We also didn't have cell phones or internet access back then, so we didn't have to deal with digital withdrawal. A prolonged power outage today would be a major disaster to someone who has grown up connected to the internet at all times. Coping skills should be taught before they are needed, parents.

Spring Fever
Spring fever is a bit different in that it can go two ways: people either want to get outside and laze in the sun, or they want to get out and do everything at once.
  • Exposure to sunlight is one way our bodies get the vitamin D they need to function, so there may be a physiological cause for the desire to lie in the sun and soak in the early spring rays. I know it just feels good not needing to wear three layers of clothing to stay warm and that there is a psychological benefit to exposure to sunlight. 

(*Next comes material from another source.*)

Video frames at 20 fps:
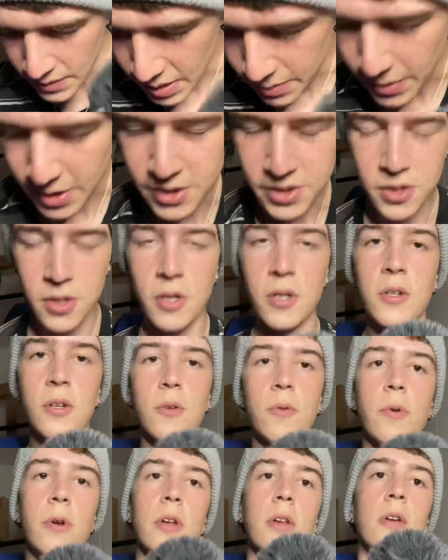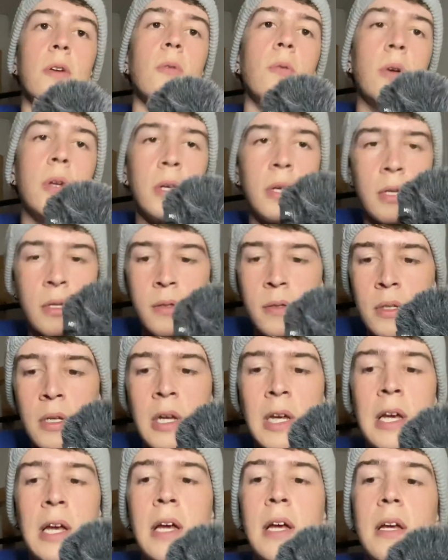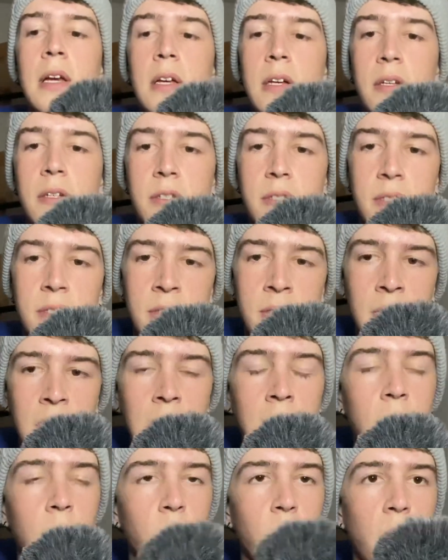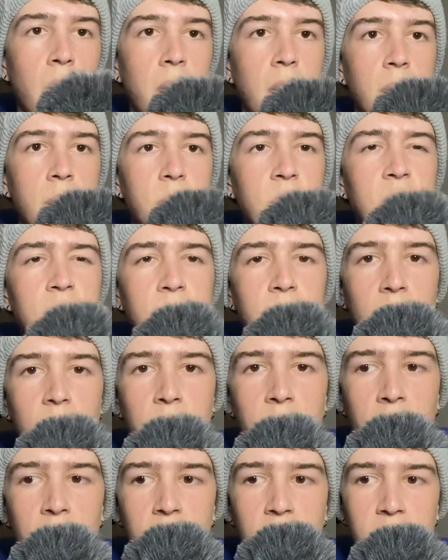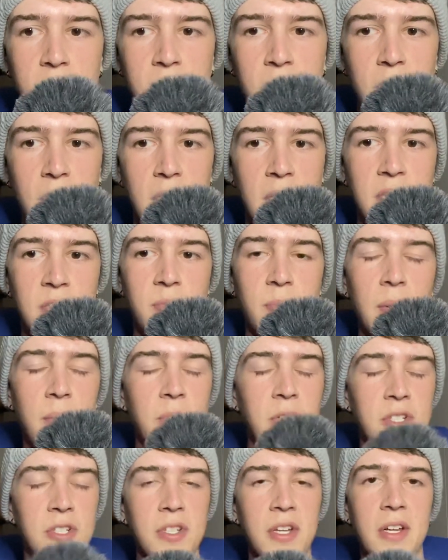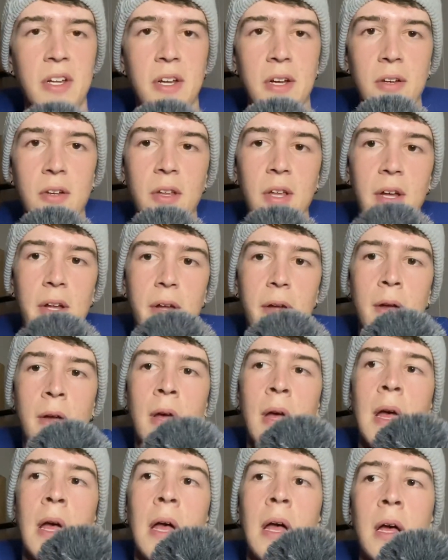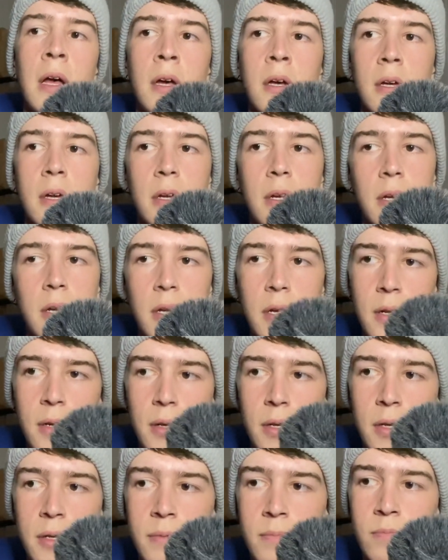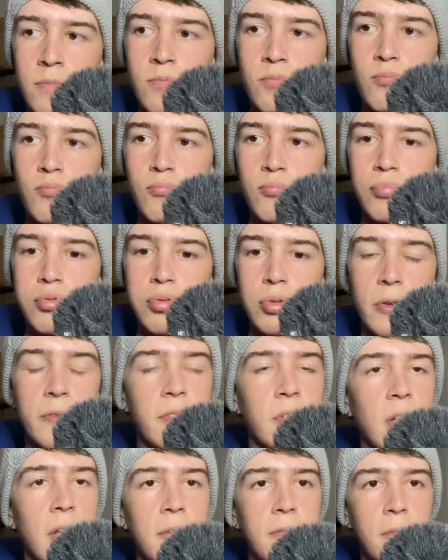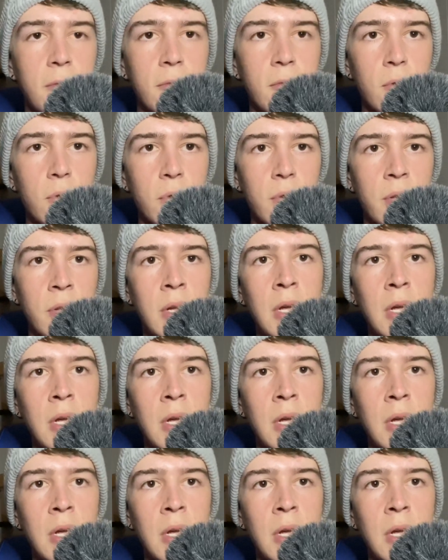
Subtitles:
Basically all you're going to want to do is ride just about parallel to the ledge, maybe a slight angle at it, and if you're left foot forward,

    • Accept that some of the time, people are going to need to be “lazy” and have some down time. I know there is going to be a lot of work that has piled up over the winter, but for the sake of everyone's sanity, allow a moderate amount of laziness. 
    • Make sure the kids have a safe place to play and relax outside so you can have a bit of peace and quiet yourself.
  • I've seen a lot of yard and field work get done as soon as the ground thaws out, only to be redone after the “surprise” frost or snow sweeps in at the end of winter. We have a few farmers and a lot of landscape artists that rush the planting season every year, resulting in replanting or poor performance.
    • If you're limited to the seeds you have on hand, make sure you know the planting seasons for your local area and don't waste them by trying to get them in early. 
    • I don't have a garden right now, but when I did I always made sure I had a back-up plan for late frosts. Covering the new growth with a sheet overnight is often enough to keep frost from killing them, but you need to have the sheets on hand and know if you're going to need them.

The world keeps turning and the seasons keep changing, so we need to keep planning for the future. I know a lot of preppers focus on immediate needs and emergencies, but I feel that preparing for things that we know are going to happen (but may be affected by an emergency or disaster) is important as well. If you have the known problems under control, it frees up resources for the unexpected problems.